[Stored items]
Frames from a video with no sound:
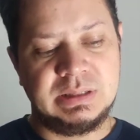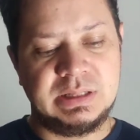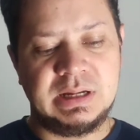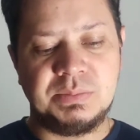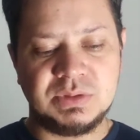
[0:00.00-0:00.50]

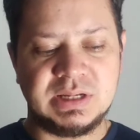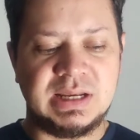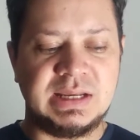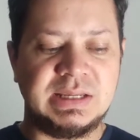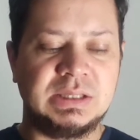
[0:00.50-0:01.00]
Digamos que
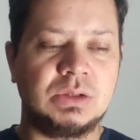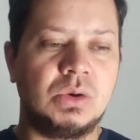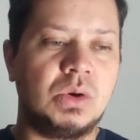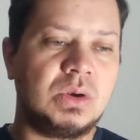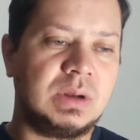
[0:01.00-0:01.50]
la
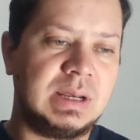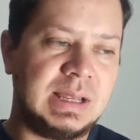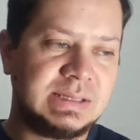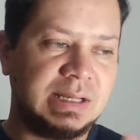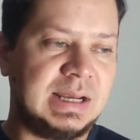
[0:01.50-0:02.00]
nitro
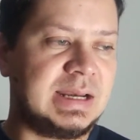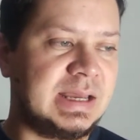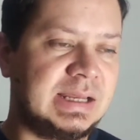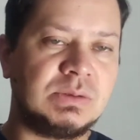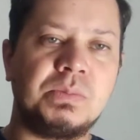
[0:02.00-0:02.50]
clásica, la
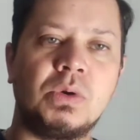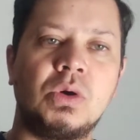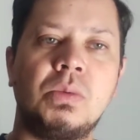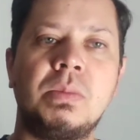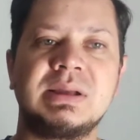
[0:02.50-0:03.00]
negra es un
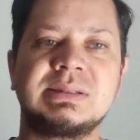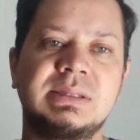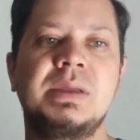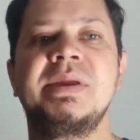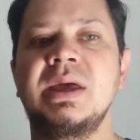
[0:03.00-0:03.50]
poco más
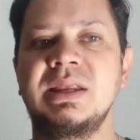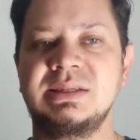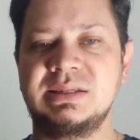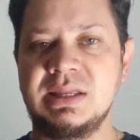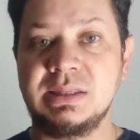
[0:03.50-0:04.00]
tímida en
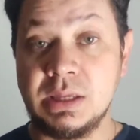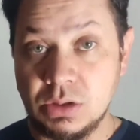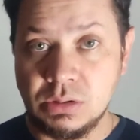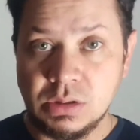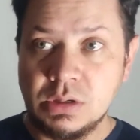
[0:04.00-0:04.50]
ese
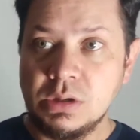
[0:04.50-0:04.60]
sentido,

The problem:
From the line containing "[0:01.00-0:01.50]" through the last line of the data above, write out every line word for word, and nothing else. Do not include the pictures.

Solved problem:
[0:01.00-0:01.50]
la
[0:01.50-0:02.00]
nitro
[0:02.00-0:02.50]
clásica, la
[0:02.50-0:03.00]
negra es un
[0:03.00-0:03.50]
poco más
[0:03.50-0:04.00]
tímida en
[0:04.00-0:04.50]
ese
[0:04.50-0:04.60]
sentido,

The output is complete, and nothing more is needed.